Paradigma Tentang Kata dan Keramaian

Semua manusia bicara lewat kata-kata kepadaku. Mereka langit yang melesatkan hujan pada tanah-tanah kering, buku yang memberi harum magis tua pada rak dan seisinya, asap rokok yang menjelma sensasi lewat kepulan putih di sela percakapan beranda. Mereka bermain lewat kata-kata dan ikut meramaikan keramaian, menjadi musuh pada sunyi dan kesendirian. Mereka memberi jeda kepadaku untuk memungut huruf-huruf itu dan meletakannya pada satu halaman kosong sebagai tanda siaga, atau pula mantra yang dirapal bagai kitab sakti. Aku perlahan-lahan berenang dalam lautan kata-kata yang kelugasannya bagai ombak ganas. Aku berharap tidak ditemukan sekalipun tenggelam, biar kabar tentangku hanya sebatas sinonim yang sepaham atau antonim yang menggegerkan kesepahaman mereka.

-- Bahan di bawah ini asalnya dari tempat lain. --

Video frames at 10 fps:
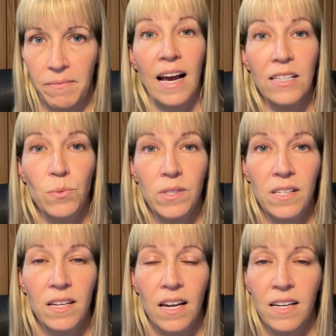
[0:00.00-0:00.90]
Cats with
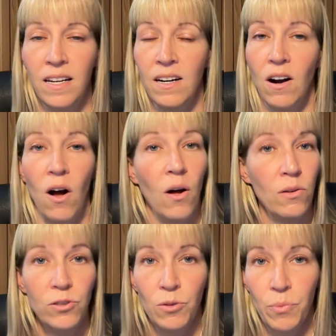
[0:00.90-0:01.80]
CKD are
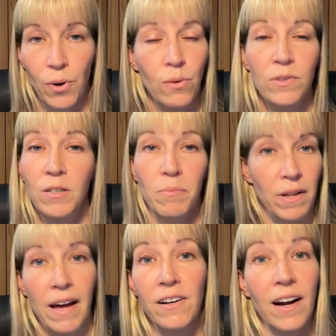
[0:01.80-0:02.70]
also prone to
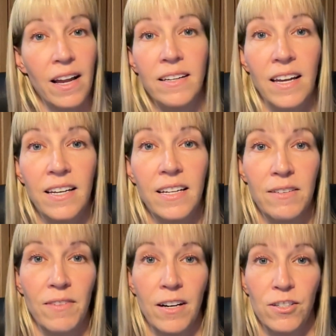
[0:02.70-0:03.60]
bladder and kidney
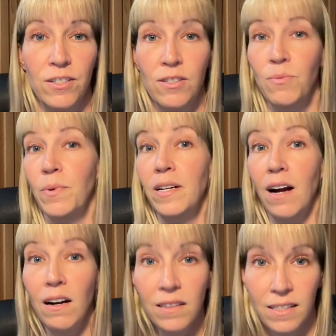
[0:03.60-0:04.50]
infections
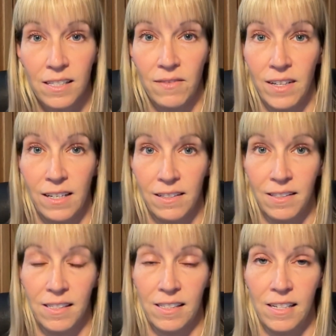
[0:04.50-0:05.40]
regardless of dental
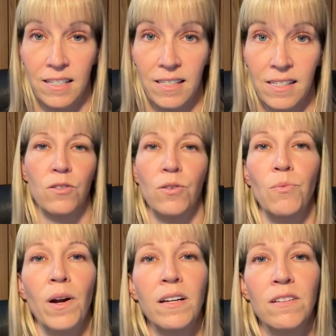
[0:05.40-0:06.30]
disease. So
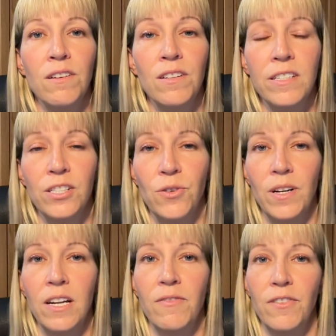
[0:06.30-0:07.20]
regularly
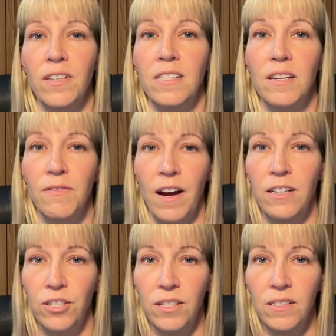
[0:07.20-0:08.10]
screening for these
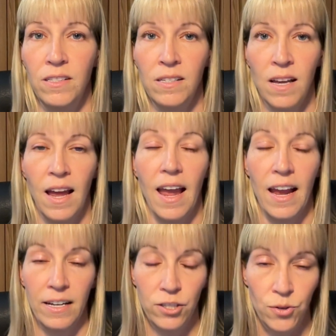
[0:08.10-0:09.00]
infections
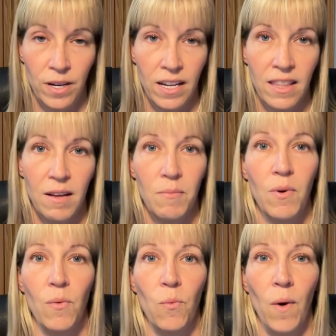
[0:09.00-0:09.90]
and treating them
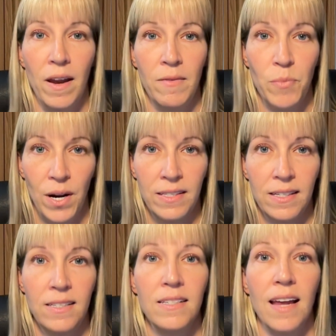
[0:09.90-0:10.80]
when
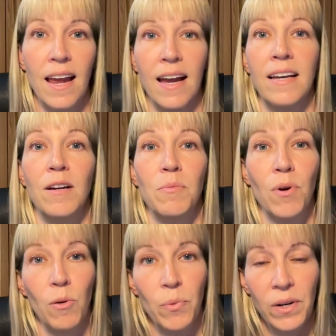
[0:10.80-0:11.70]
present and
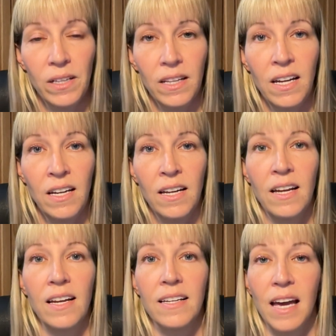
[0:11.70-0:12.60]
appropriately
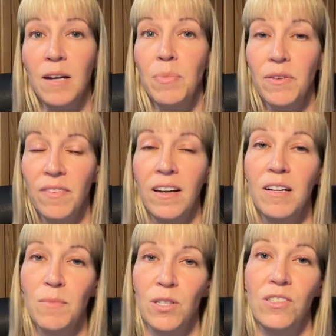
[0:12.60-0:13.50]
can prevent
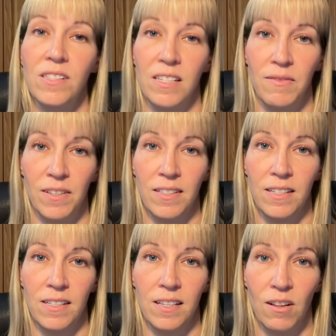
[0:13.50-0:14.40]
emergency
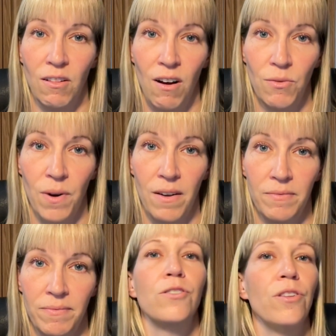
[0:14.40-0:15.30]
visits in the long run.
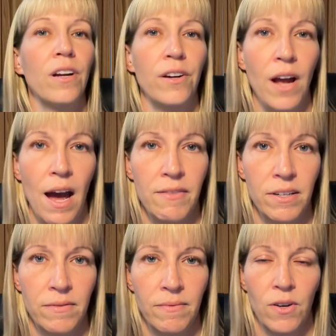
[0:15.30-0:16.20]
So there you have
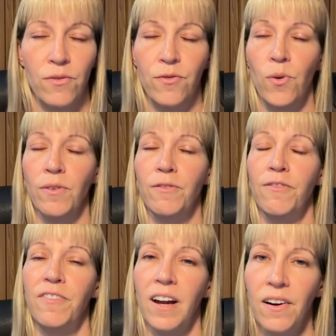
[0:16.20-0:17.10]
it. 4
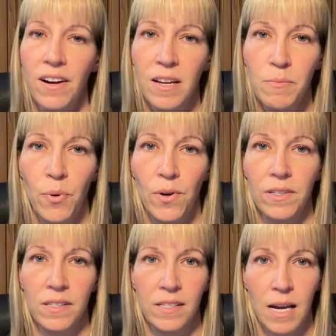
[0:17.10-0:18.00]
very
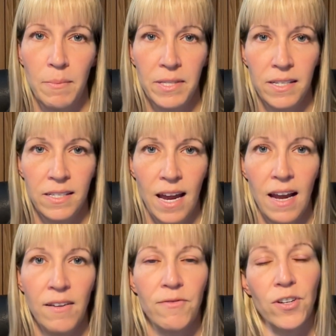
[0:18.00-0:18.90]
important steps to
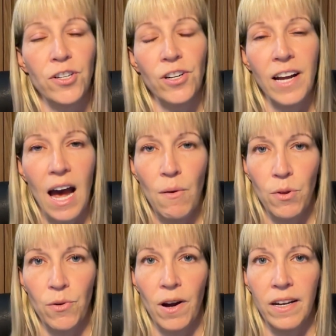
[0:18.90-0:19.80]
take for your cat
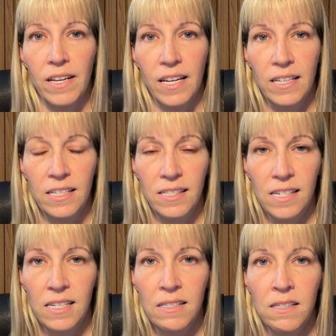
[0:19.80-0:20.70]
with chronic kidney
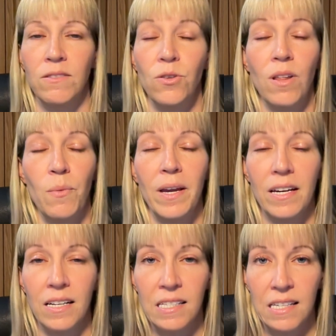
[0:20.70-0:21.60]
disease so that we
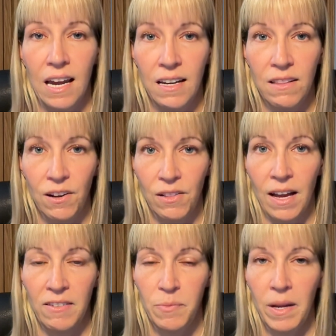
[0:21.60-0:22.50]
can extend their
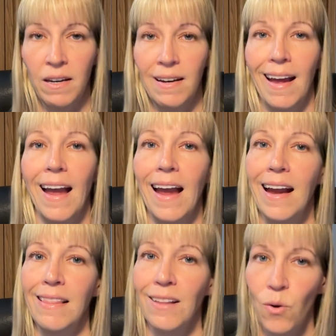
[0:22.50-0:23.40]
lifespan
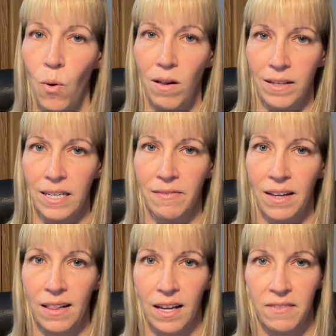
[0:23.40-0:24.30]
and the quality of
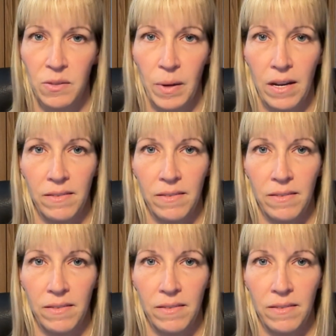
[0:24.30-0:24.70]
that lifespan.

Aku amat lelah dengan kata-kata, mereka banyak sekali bagai kupu-kupu di taman bunga. Mereka licik bagai udara yang mudah kutemui dimana-mana. Mereka egois bagai daun yang diam-diam melenyapkan embun sebelum fajar menyongsong. Mereka--kumpulan kata itu--aku sedang mengambil jarak dengan kata-kata sekalipun aku menuliskannya pula dengan susunan huruf yang dibatasi titik. Titik seperti polisi tidur dan aku lupa menajamkan pertahananku. Aku jatuh, terseret, terjungkal tak karuan. Tak ada yang lebih baik di sini, mereka yang beramai-ramai dalam kesendirian, atau aku yang sendiri dalam keramaian.